With much discussion in the industry over the lousy start of 2019 for air cargo, WorldACD Market Data highlights that every year the first quarter is impacted by the Lunar New Year (LNY), particularly the very large air cargo market of Asia. But the cargo analytics group warns that given the developments so far, it looks unlikely that many will reach forecast full year 2019 growth of 2-3 per cent.
Jan/Feb 2019 were still better than the first two months of both 2016 and 2017. Yet, assuming that the decrease in world air cargo in Q1 2019 will come to around -3.0 per cent, the emerging trend looks quite worrisome for the sector.” – WorldACD
The negative effect of LNY on business activity usually manifests itself from one week before – mainly inbound China & Hong Kong – until 3-4 weeks after the first day of the holiday, mainly on the outbound.
This year, the date was 5 February, meaning that the month of February absorbed almost all of the LNY-impact, says WorldACD. The full effect can safely be gleaned from the combined Jan/Feb data, it adds. Because of the timing in 2018, the effect lasted through the first week of March.

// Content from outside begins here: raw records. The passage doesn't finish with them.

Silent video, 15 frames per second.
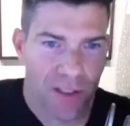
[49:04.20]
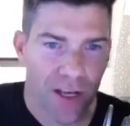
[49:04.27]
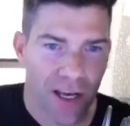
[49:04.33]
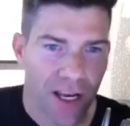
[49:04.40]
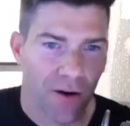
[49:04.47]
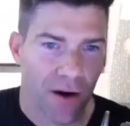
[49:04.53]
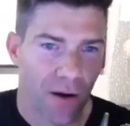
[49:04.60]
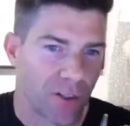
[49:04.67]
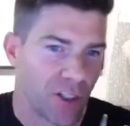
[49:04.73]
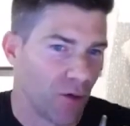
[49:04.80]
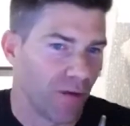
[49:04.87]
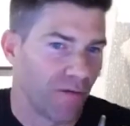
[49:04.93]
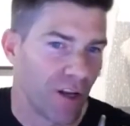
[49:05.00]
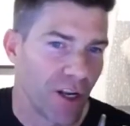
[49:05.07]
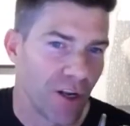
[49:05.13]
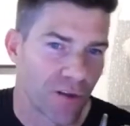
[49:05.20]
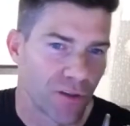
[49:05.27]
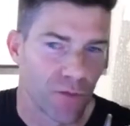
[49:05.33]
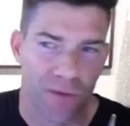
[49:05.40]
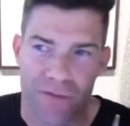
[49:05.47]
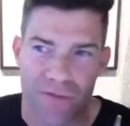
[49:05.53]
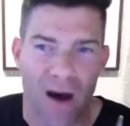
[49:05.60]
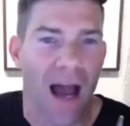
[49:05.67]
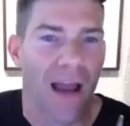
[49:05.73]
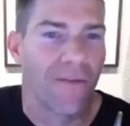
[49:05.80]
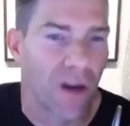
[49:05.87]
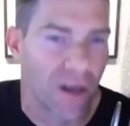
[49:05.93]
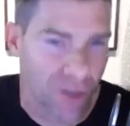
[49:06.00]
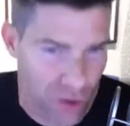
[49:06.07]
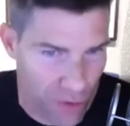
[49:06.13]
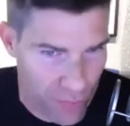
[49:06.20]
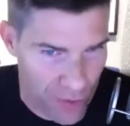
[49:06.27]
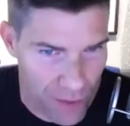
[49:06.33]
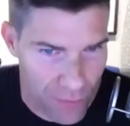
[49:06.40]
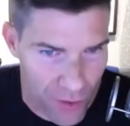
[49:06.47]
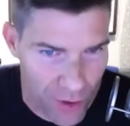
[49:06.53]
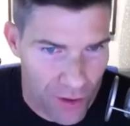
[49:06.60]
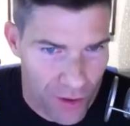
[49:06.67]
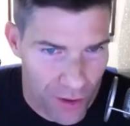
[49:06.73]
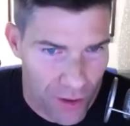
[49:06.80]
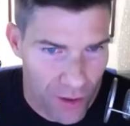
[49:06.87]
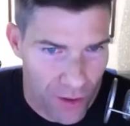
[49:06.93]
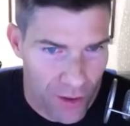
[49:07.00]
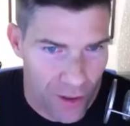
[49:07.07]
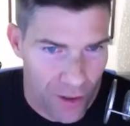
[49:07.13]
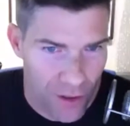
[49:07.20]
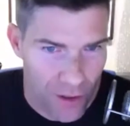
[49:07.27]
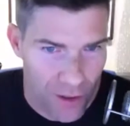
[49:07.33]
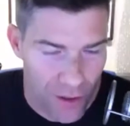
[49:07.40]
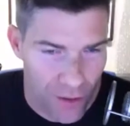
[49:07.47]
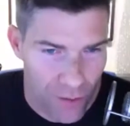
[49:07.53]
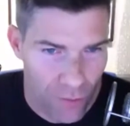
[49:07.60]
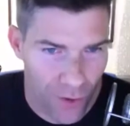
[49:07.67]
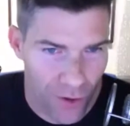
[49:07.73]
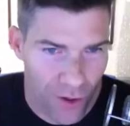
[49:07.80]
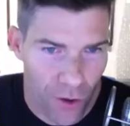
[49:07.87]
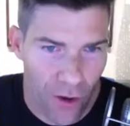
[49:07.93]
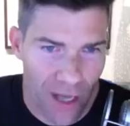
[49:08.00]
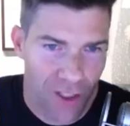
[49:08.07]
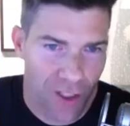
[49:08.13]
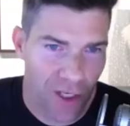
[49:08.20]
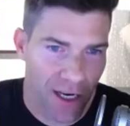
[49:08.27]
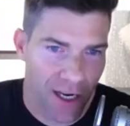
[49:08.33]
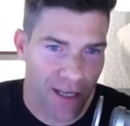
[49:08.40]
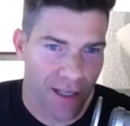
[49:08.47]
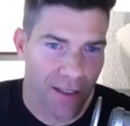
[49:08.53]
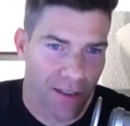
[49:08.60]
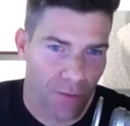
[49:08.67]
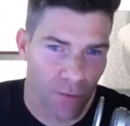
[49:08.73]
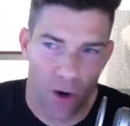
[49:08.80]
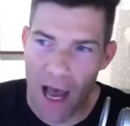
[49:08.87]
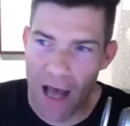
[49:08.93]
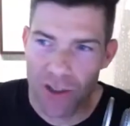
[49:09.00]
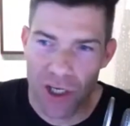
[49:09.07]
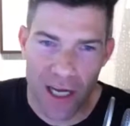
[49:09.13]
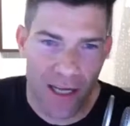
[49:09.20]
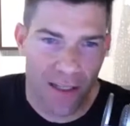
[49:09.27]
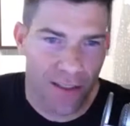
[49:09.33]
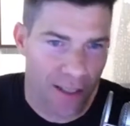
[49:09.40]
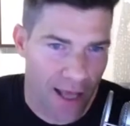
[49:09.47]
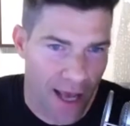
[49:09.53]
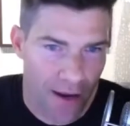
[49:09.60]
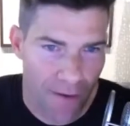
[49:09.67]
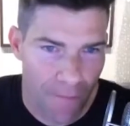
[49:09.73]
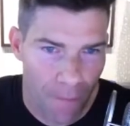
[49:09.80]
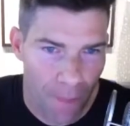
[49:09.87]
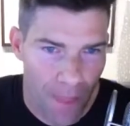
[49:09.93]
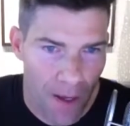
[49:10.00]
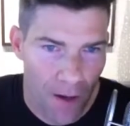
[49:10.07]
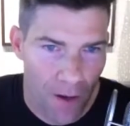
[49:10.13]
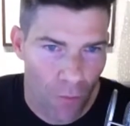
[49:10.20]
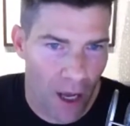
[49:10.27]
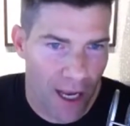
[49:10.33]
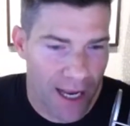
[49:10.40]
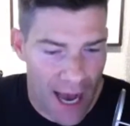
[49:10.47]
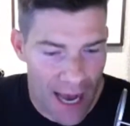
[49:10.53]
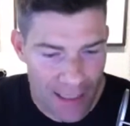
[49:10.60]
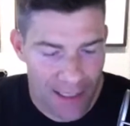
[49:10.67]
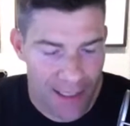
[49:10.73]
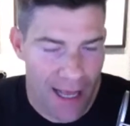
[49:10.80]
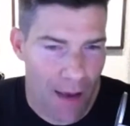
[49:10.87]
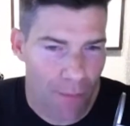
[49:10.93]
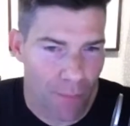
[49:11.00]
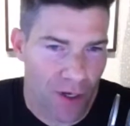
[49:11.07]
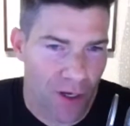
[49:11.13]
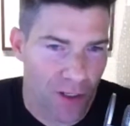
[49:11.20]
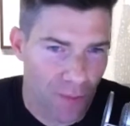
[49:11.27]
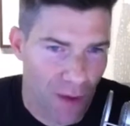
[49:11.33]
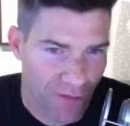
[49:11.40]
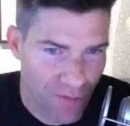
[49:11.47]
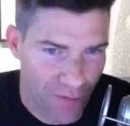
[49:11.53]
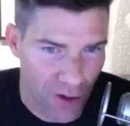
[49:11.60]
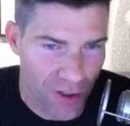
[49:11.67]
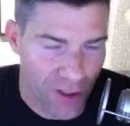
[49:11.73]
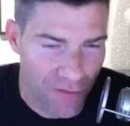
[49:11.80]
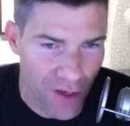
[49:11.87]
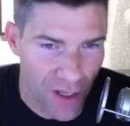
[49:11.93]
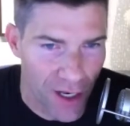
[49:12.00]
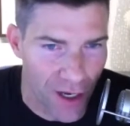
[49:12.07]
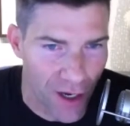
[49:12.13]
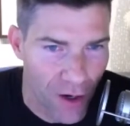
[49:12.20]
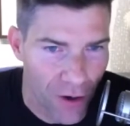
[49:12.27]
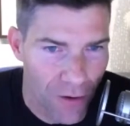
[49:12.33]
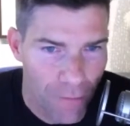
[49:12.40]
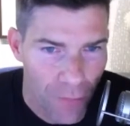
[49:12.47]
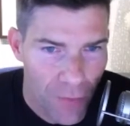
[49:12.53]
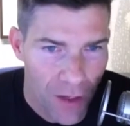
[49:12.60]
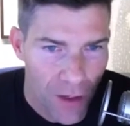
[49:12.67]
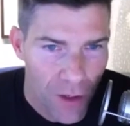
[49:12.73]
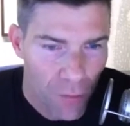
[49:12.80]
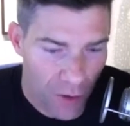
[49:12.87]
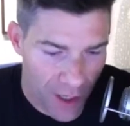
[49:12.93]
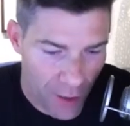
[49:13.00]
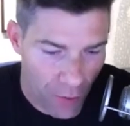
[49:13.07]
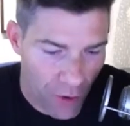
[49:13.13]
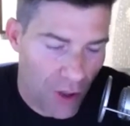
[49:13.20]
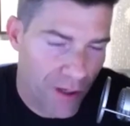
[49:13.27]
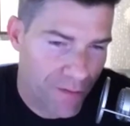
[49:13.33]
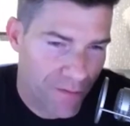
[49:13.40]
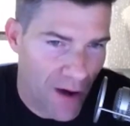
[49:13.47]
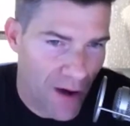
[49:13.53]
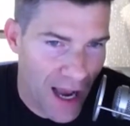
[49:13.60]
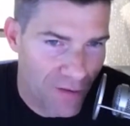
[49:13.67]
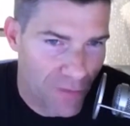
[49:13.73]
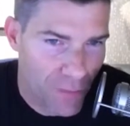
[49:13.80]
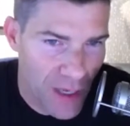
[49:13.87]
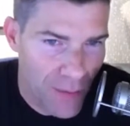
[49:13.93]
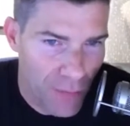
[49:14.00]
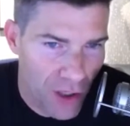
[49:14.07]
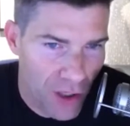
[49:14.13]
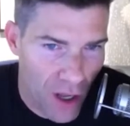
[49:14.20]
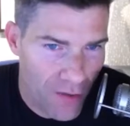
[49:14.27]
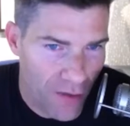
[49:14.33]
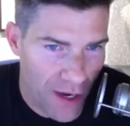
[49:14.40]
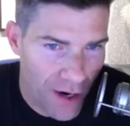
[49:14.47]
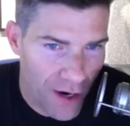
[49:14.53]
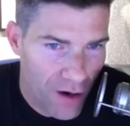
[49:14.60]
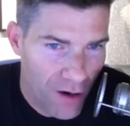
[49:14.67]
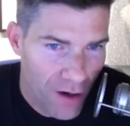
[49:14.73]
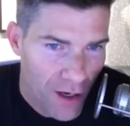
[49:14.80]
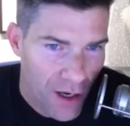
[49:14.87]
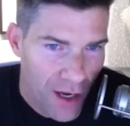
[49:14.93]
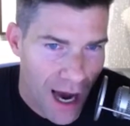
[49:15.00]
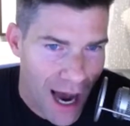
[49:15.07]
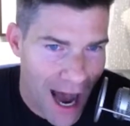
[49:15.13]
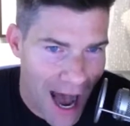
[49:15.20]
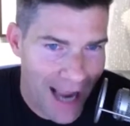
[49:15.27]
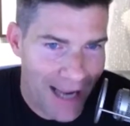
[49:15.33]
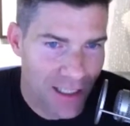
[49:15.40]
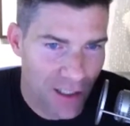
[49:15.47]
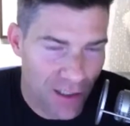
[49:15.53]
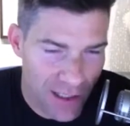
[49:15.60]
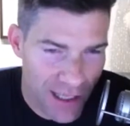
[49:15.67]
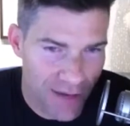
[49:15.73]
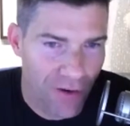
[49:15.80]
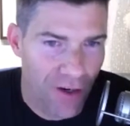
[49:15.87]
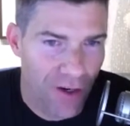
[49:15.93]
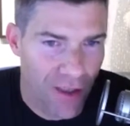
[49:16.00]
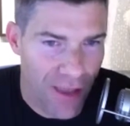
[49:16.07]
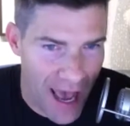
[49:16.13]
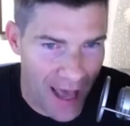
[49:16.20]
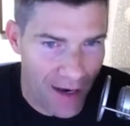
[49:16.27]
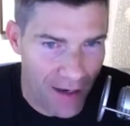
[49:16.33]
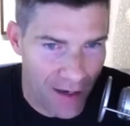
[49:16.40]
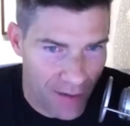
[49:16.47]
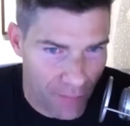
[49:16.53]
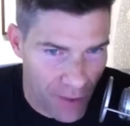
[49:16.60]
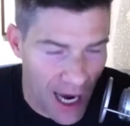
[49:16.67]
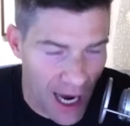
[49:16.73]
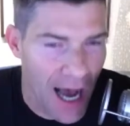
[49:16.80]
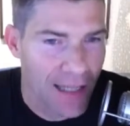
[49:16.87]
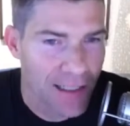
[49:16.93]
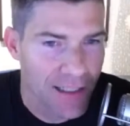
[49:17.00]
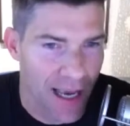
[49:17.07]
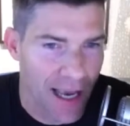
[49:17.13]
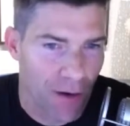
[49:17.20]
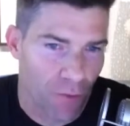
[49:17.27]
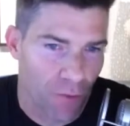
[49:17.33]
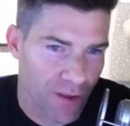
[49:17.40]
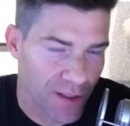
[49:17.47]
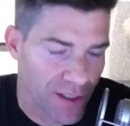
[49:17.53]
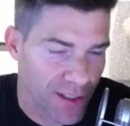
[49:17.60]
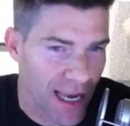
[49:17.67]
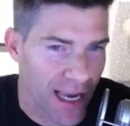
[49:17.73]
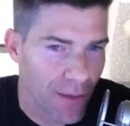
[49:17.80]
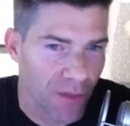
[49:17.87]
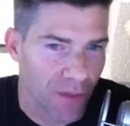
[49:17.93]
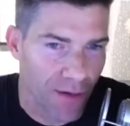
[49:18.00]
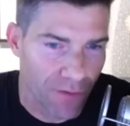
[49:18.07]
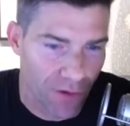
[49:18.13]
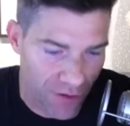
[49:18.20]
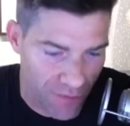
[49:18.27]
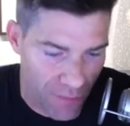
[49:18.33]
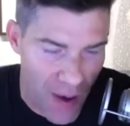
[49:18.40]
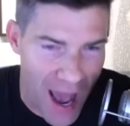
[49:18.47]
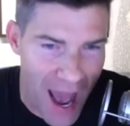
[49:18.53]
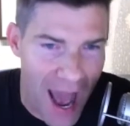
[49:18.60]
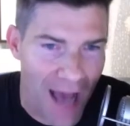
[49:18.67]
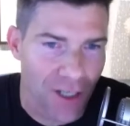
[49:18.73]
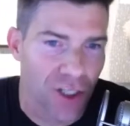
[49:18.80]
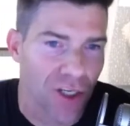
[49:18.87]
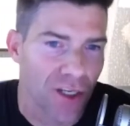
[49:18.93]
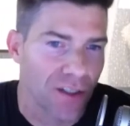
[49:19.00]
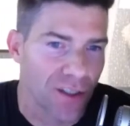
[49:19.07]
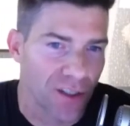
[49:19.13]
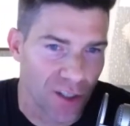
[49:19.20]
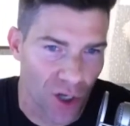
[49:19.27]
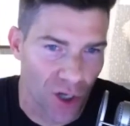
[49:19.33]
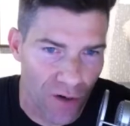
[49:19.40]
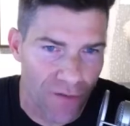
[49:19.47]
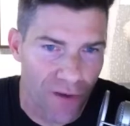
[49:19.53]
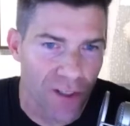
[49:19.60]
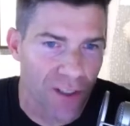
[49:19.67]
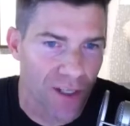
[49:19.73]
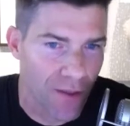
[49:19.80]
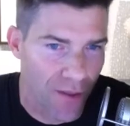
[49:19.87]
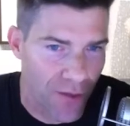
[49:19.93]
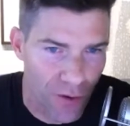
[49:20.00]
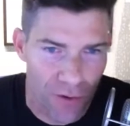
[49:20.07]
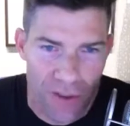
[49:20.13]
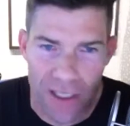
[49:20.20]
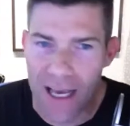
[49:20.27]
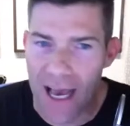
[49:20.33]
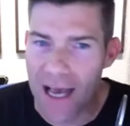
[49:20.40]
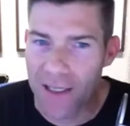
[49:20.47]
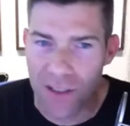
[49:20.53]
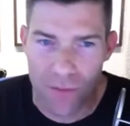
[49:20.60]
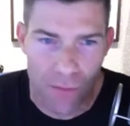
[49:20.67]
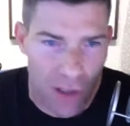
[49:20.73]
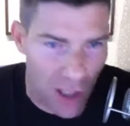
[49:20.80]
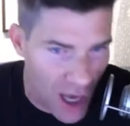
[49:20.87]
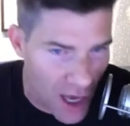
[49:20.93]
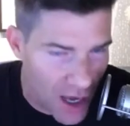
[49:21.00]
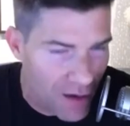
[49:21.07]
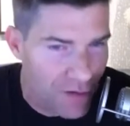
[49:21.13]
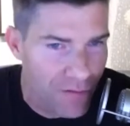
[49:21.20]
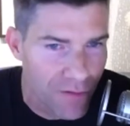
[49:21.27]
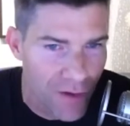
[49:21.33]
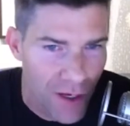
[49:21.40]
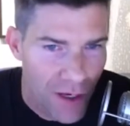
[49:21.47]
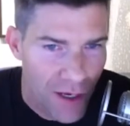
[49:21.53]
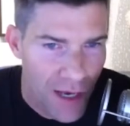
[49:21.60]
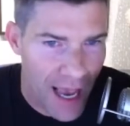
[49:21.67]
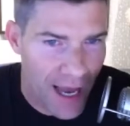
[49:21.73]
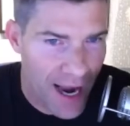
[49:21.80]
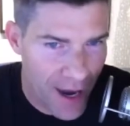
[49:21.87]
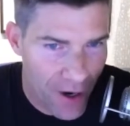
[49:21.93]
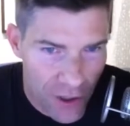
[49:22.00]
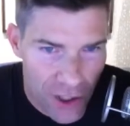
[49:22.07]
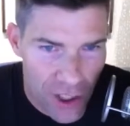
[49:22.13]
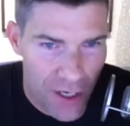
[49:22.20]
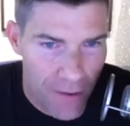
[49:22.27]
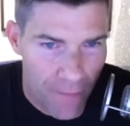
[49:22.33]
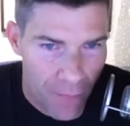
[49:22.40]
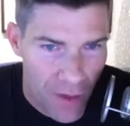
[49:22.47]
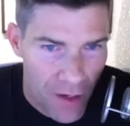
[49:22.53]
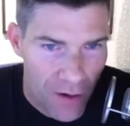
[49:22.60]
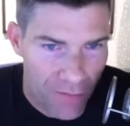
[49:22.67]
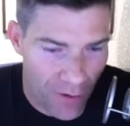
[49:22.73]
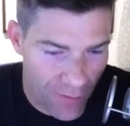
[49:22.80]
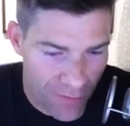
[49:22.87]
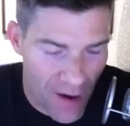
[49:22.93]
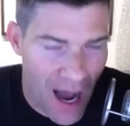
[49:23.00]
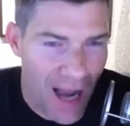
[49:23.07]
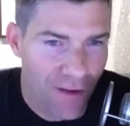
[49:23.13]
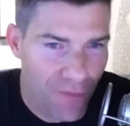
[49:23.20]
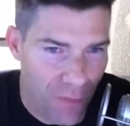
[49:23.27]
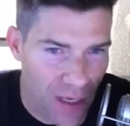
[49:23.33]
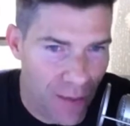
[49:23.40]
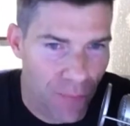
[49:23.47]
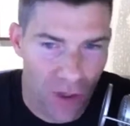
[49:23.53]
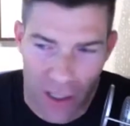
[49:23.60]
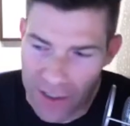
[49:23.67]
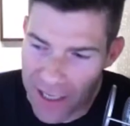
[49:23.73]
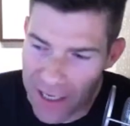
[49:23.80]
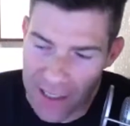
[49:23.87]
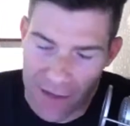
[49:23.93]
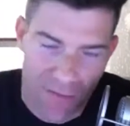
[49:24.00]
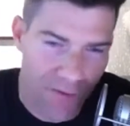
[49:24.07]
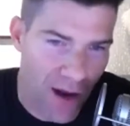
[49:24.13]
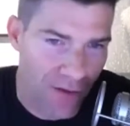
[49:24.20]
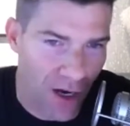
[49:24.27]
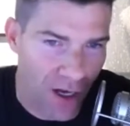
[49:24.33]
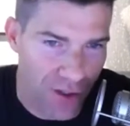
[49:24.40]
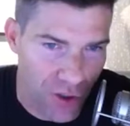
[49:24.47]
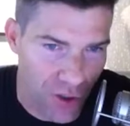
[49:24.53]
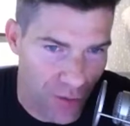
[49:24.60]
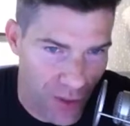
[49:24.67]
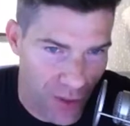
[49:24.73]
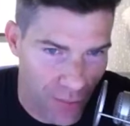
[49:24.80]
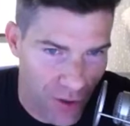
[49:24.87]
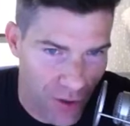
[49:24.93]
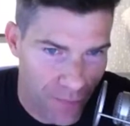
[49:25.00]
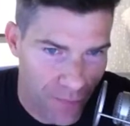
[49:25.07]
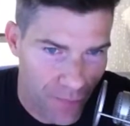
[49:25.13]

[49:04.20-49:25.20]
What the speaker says: later, I was doing videos with 500 people. Well, the question is, how'd you get to that? Well, I got to that because my first video, when there were only 5 people on there, I delivered that content with the same level of passion, service, enthusiasm, love, and energy for 5 people as I did 500 people.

The Asia Pacific took the largest beating in the first two months of 2019 with outgoing volumes down YoY by 6.8 per cent, incoming down by 6.1 per cent, against the backdrop of a 3.6 per cent worldwide decrease.
All other regions also suffered in incoming traffic, with YoY percentages ranging from -5.0 per cent for Central & South America to -0.6 per cent for North America.
In YoY outgoing business, performances ranged from +2.5 per cent for Africa to -3.8 per cent for North America. Looking at the individual months, January showed a lull in the business to Asia Pacific (with a commensurate drop in outgoing business from the origins Europe and North America).
But in February it was Asia Pacific’s outgoing business that suffered most, particularly to the destinations Europe and North America. “The usual LNY-dip in business from China & Hong Kong seemed to last longer this year,” WorldACD says.
The data analytics company highlights, however, that in fact, Jan/Feb 2019 were still better than the first two months of both 2016 and 2017. “Yet, assuming that the decrease in world air cargo in Q1 2019 will come to around 3.0 per cent, the emerging trend looks quite worrisome for the sector. Looking at the developments quarter by quarter from last year:
• Q1 2018: +5.0 per cent YoY
• Q2 2018: +3.0 per cent YoY
• Q3 2018: +1.0 per cent YoY
• Q4 2018: -1.0 per cent YoY
• Q1 2019: -3.0 per cent YoY
“At this moment in time, it seems harder and harder to achieve the 2-3 per cent growth predicted for the full year 2019 by some of the industry players,” WorldACD warns.
Of the top-25 markets, only five showed volume growth YoY in Jan/Feb – the UK, Australia, Kenya, Vietnam and Ecuador. For a number of countries, volume growth above 3.0 per cent seems to be within grasp.
Of the 100 largest origin countries, 31 showed a more than 3.0 per cent YoY volume growth in the first two months of the year, seven of which also managed to get a yield increase in USD. Apart from Turkey, none of these seven belonged to the top-30 markets, however.
In revenues (measured in USD), 30 countries registered more than 3.0 per cent growth YoY in outgoing air cargo, WorldACD says. Among the larger origin countries, Mexico, Ethiopia, Chile, Norway and Turkey gained 10 per cent or more.
The same was true for a number of smaller origins, notably Costa Rica, Morocco and Cambodia. “In other words, whilst overall expectations for 2019 may not be very impressive, a number of individual countries are likely to buck the trend.”